> [What to produce]: Every line of the listing should be retyped exactly, but none of the pictures should be.

> [Records to use]:
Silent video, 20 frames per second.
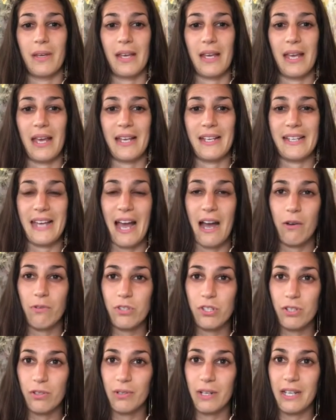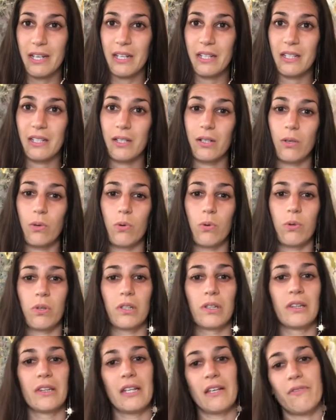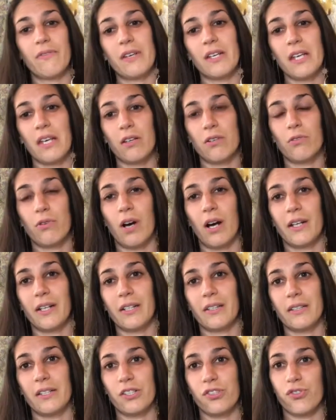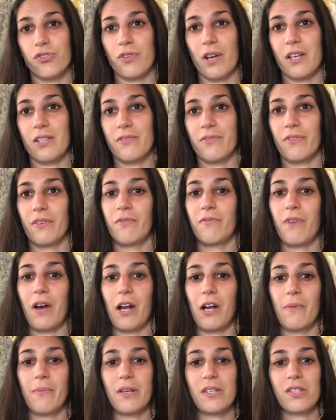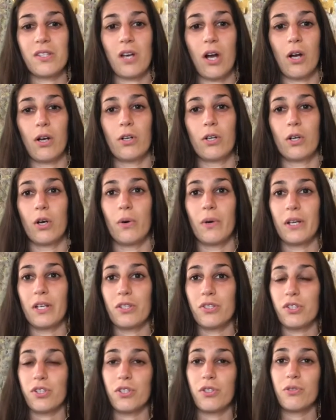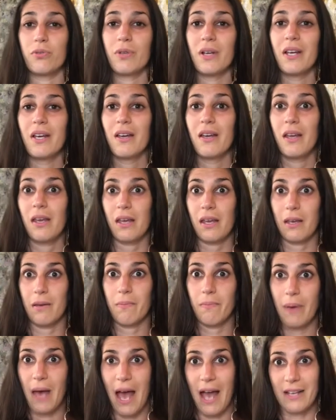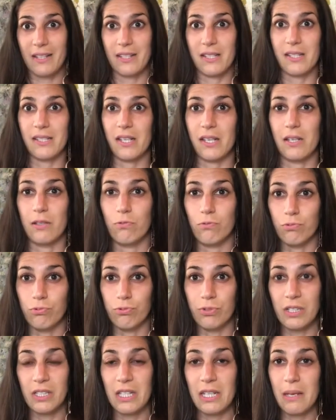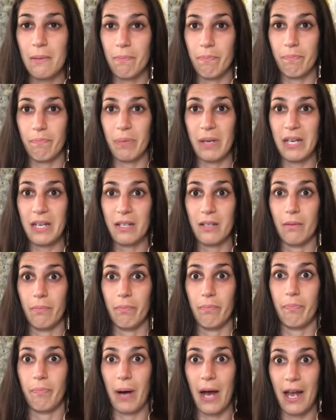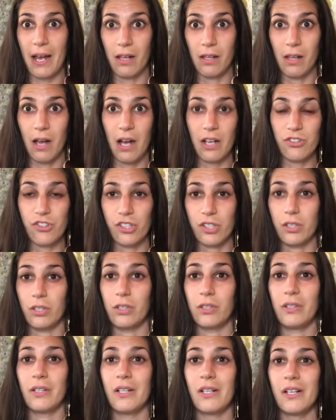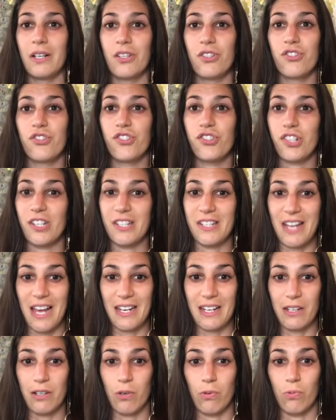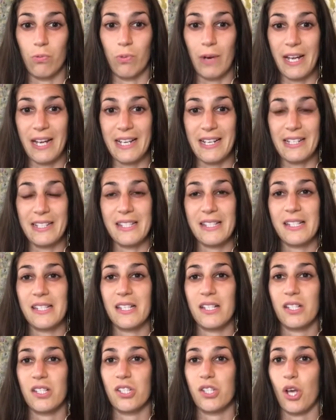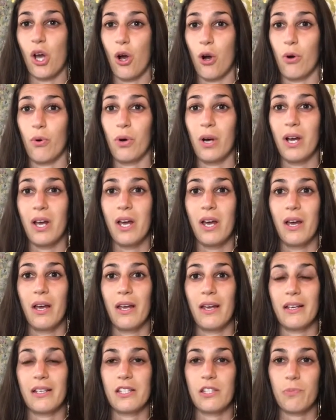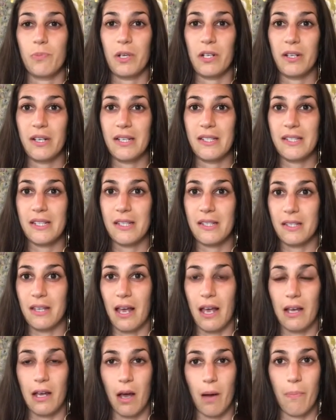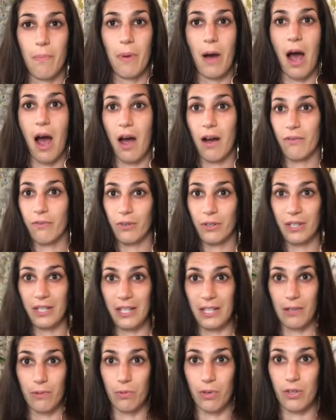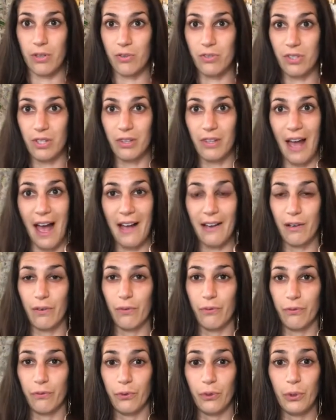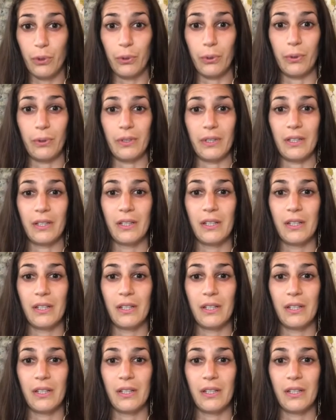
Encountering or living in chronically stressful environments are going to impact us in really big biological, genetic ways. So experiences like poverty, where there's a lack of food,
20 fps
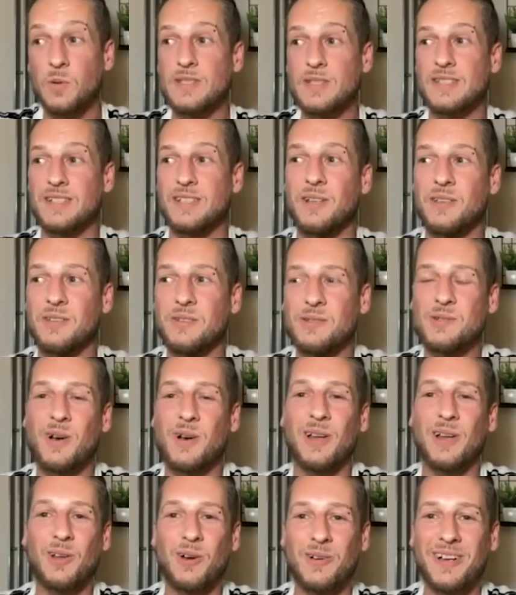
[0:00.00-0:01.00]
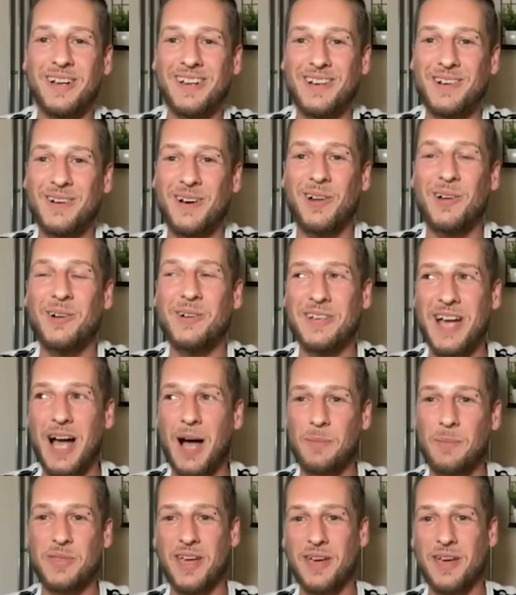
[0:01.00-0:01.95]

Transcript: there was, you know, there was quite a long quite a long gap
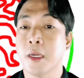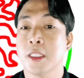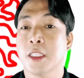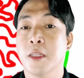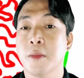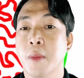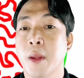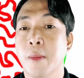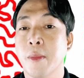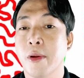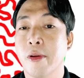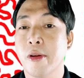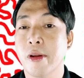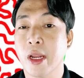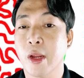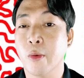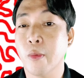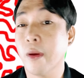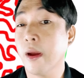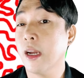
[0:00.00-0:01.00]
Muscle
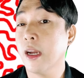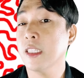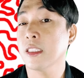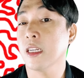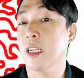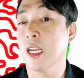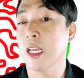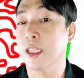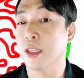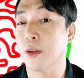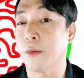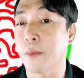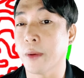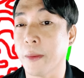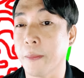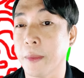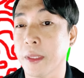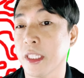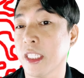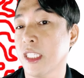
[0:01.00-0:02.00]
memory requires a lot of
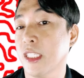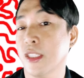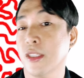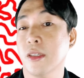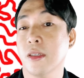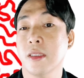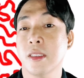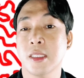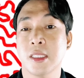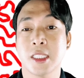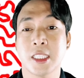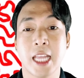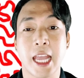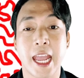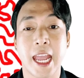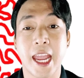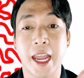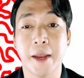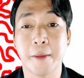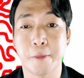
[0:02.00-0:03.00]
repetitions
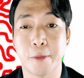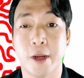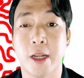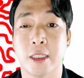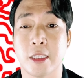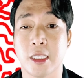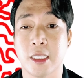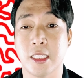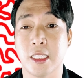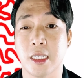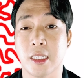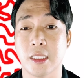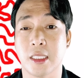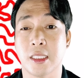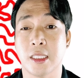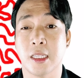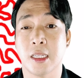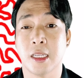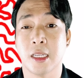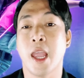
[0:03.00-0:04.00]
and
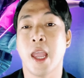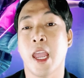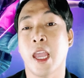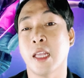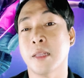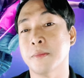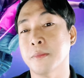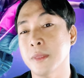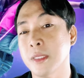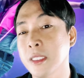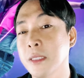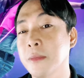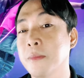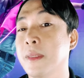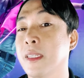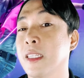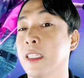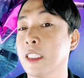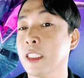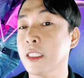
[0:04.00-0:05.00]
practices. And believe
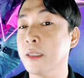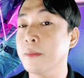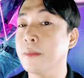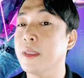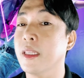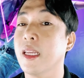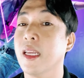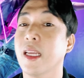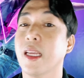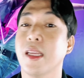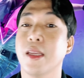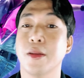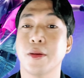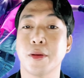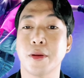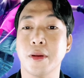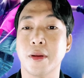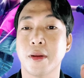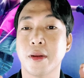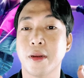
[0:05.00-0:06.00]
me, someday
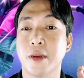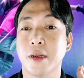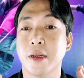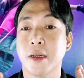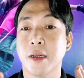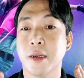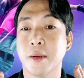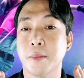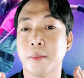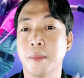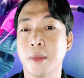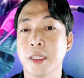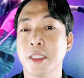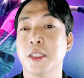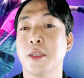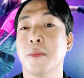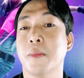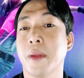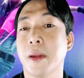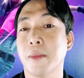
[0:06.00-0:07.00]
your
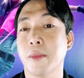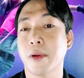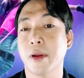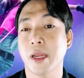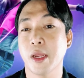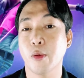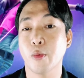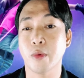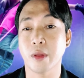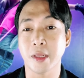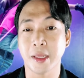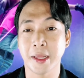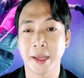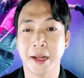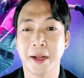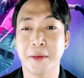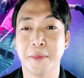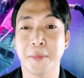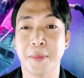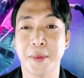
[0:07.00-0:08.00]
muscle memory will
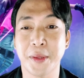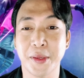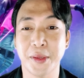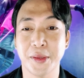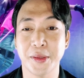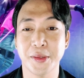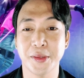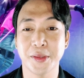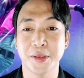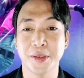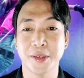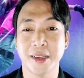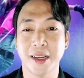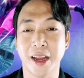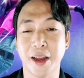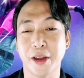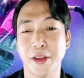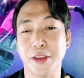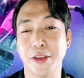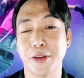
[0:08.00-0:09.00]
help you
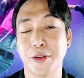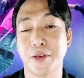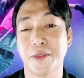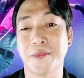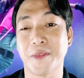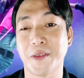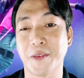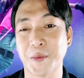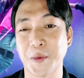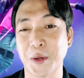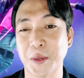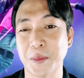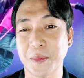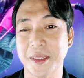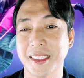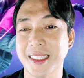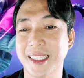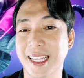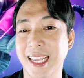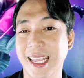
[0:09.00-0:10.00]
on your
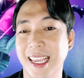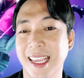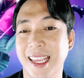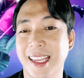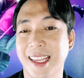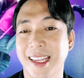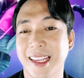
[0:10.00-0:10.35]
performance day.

> [Answer space]:
Silent video, 20 frames per second.
Encountering or living in chronically stressful environments are going to impact us in really big biological, genetic ways. So experiences like poverty, where there's a lack of food,
20 fps
[0:00.00-0:01.00]
[0:01.00-0:01.95]

Transcript: there was, you know, there was quite a long quite a long gap
[0:00.00-0:01.00]
Muscle
[0:01.00-0:02.00]
memory requires a lot of
[0:02.00-0:03.00]
repetitions
[0:03.00-0:04.00]
and
[0:04.00-0:05.00]
practices. And believe
[0:05.00-0:06.00]
me, someday
[0:06.00-0:07.00]
your
[0:07.00-0:08.00]
muscle memory will
[0:08.00-0:09.00]
help you
[0:09.00-0:10.00]
on your
[0:10.00-0:10.35]
performance day.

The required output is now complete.